Earlier this year, we launched a new section of our Transparency Report dedicated to HTTPS encryption. This report shows how much traffic is encrypted for Google products and popular sites across the web. Today, we’re adding two Google products to the report: YouTube and Calendar. The traffic for both products is currently more than 90% encrypted via HTTPS.
As we’ve implemented HTTPS across products over the years, we’ve worked through a wide variety of technical obstacles. Below are some of the challenges we faced during YouTube’s two year road to HTTPS:
- Lots of traffic! Our CDN, the Google Global Cache, serves a massive amount of video, and migrating it all to HTTPS is no small feat. Luckily, hardware acceleration for AES is widespread, so we were able to encrypt virtually all video serving without adding machines. (Yes, HTTPS is fast now.)
- Lots of devices! You can watch YouTube videos on everything from flip phones to smart TVs. We A/B tested HTTPS on every device to ensure that users would not be negatively impacted. We found that HTTPS improved quality of experience on most clients: by ensuring content integrity, we virtually eliminated many types of streaming errors.

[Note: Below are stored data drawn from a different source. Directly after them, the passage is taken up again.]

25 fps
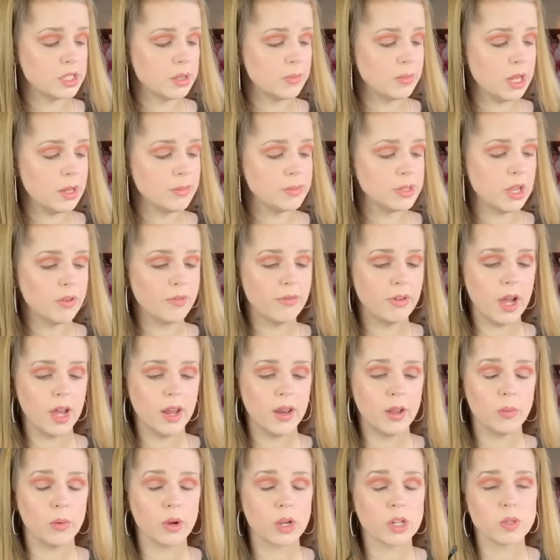Sometimes I
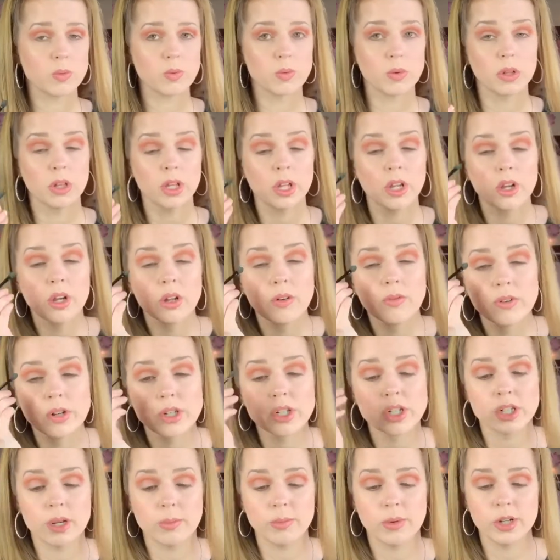find it works really good for
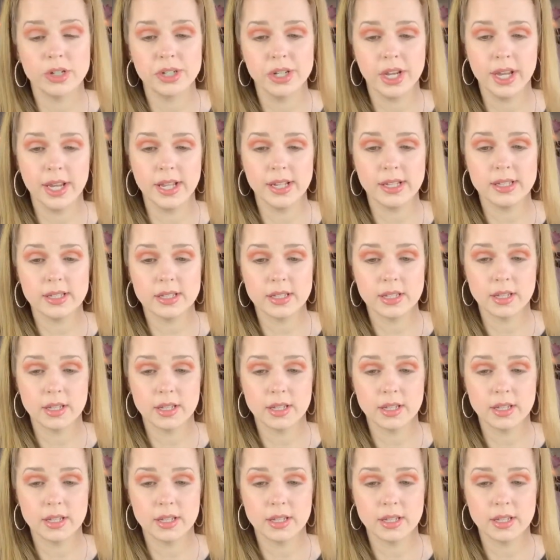shimmer shades.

- Lots of requests! Mixed content—any insecure request made in a secure context—poses a challenge for any large website or app. We get an alert when an insecure request is made from any of our clients and eventually will block all mixed content using Content Security Policy on the web, App Transport Security on iOS, and uses CleartextTraffic on Android. Ads on YouTube have used HTTPS since 2014.
We're also proud to be using HTTP Secure Transport Security (HSTS) on youtube.com to cut down on HTTP to HTTPS redirects. This improves both security and latency for end users. Our HSTS lifetime is one year, and we hope to preload this soon in web browsers.
97% for YouTube is pretty good, but why isn't YouTube at 100%? In short, some devices do not fully support modern HTTPS. Over time, to keep YouTube users as safe as possible, we will gradually phase out insecure connections.
We know that any non-secure HTTP traffic could be vulnerable to attackers. All websites and apps should be protected with HTTPS — if you’re a developer that hasn’t yet migrated, get started today.